Il s'agit là d'un rejet important de la pratique de l'AFC consistant à appliquer les conditions légales de la retenue à la source par analogie à l'impôt sur le revenu. Elle ouvre la voie à un traitement différent des remboursements d'apports dissimulés du point de vue de l'impôt anticipé et du point de vue de l'impôt sur le revenu des personnes physiques.
Nouvelle position de l'AFC
Suite à cette décision, la réaction de l'AFC était très attendue. Le 22 mars 2024, l'AFC a publié sa position sur l'arrêt du Tribunal fédéral.
En résumé, l'interprétation du Tribunal fédéral du point de vue de l'impôt sur le revenu est la suivante :
- Un remboursement fiscalement neutre n'est possible que dans le cadre d'une liquidation.
- Un tel remboursement neutre ne peut entraîner une sous-imposition, c'est-à-dire si l'apport dissimulé a été effectué dans le cadre d'une réorganisation fiscalement neutre (telle qu'une conversion, une fusion, une transformation, etc.)
- La charge de la preuve d'une telle contribution incombe au contribuable.
Par souci d'exhaustivité, nous vous renvoyons à la déclaration officielle de l'AFC sur son site Internet.
Qu'est-ce qui va changer ?
La prise de position de l'AFC adopte une approche restrictive, se limitant au cas concret tranché par le Tribunal fédéral. En particulier, il est compréhensible que les réserves latentes doivent être réalisées dans les comptes de la société à rembourser, mais pourquoi exclusivement dans le cadre d'une procédure de liquidation ?
Quoi qu'il en soit, la reconnaissance des apports dissimulés ne posait avant cette décision pas de problème majeur. En effet, l'AFC refusait de les reconnaître du point de vue de l'impôt sur le revenu. À noter que le Tribunal fédéral a indirectement confirmé que la condition comptable explicitement inscrite dans la loi est une condition pour la reconnaissance de tels RAC d’un point de vue de l’impôt anticipé. Toutefois, d'un point de vue purement fiscal, lorsque l’on considère un apport dissimulé, il pourrait être intéressant que la valeur au moment de l'apport soit reconnue par les autorités fiscales. De cette manière, l'apport dissimulé (qui pourrait être soumis à un droit de timbre) est officialisé et il existe une preuve claire de ce montant au moment où l'apport dissimulé est effectué et remboursé à l'actionnaire personne physique.
Cette nouvelle décision a modifié la pratique de l'AFC et de nombreuses questions restent en suspens.

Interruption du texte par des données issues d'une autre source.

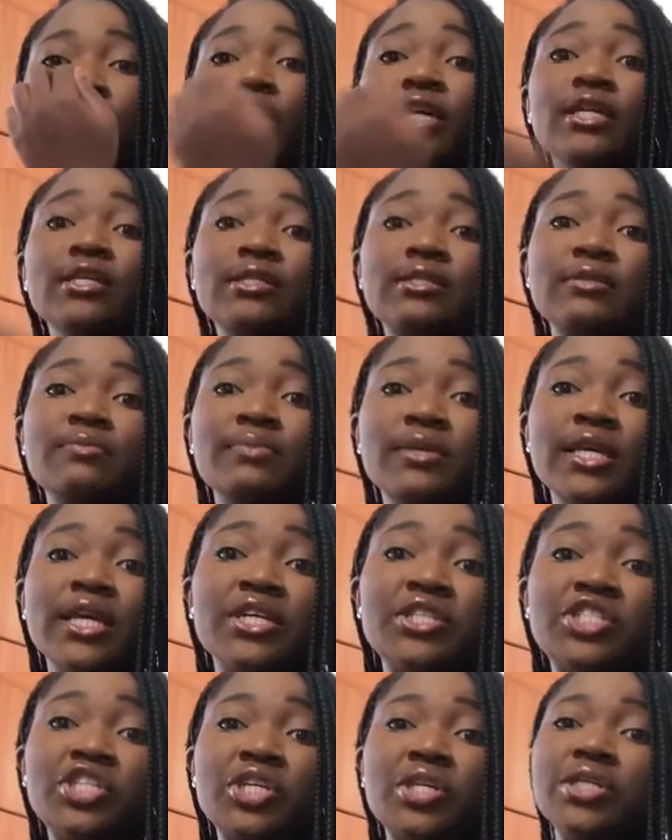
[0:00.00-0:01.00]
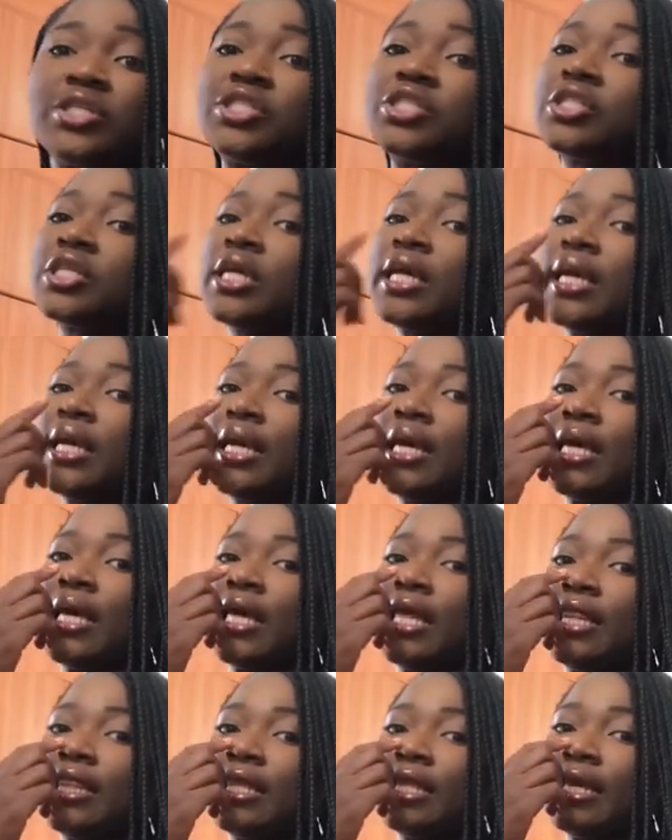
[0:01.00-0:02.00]
it used to be a church,
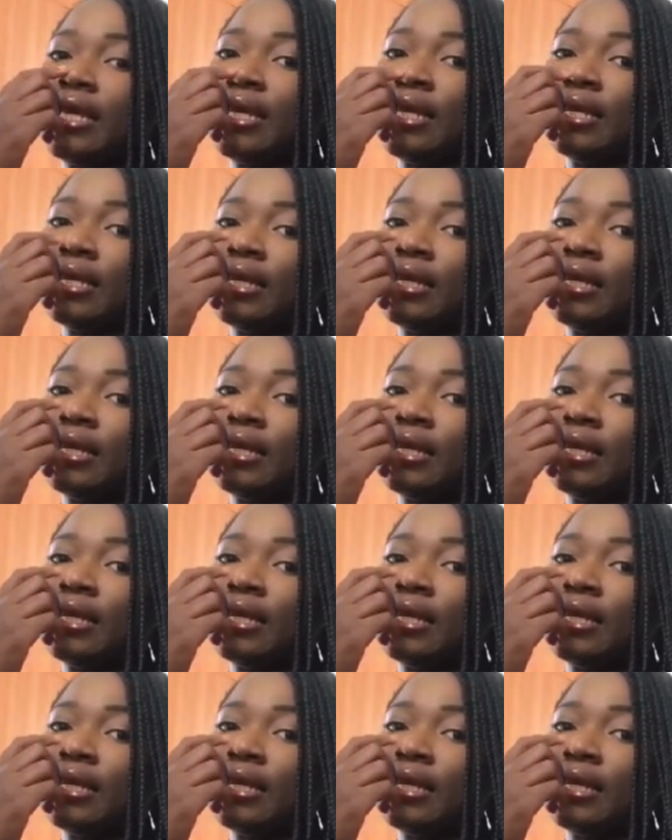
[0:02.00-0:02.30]
and then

Les autorités fiscales cantonales sont responsables de la perception de l'impôt sur le revenu et, avec 26 cantons, leurs pratiques respectives ne sont pas encore connues. Auront-elles la même interprétation restrictive que l'AFC ? Exigeront-elles que le remboursement soit effectué au même actionnaire que celui qui a effectué l'apport caché pour bénéficier de l'exonération de l'impôt sur le revenu ou non ?
En tout état de cause, si un apport dissimulé important est prévue ou a même été réalisée dans le passé et que l'actionnaire est une personne physique, il pourrait être intéressant de faire reconnaître formellement cette contribution par un ruling fiscal ou à tout le moins de conserver toutes les pièces justificatives prouvant la valeur de la contribution afin de pouvoir l'invoquer le moment venu.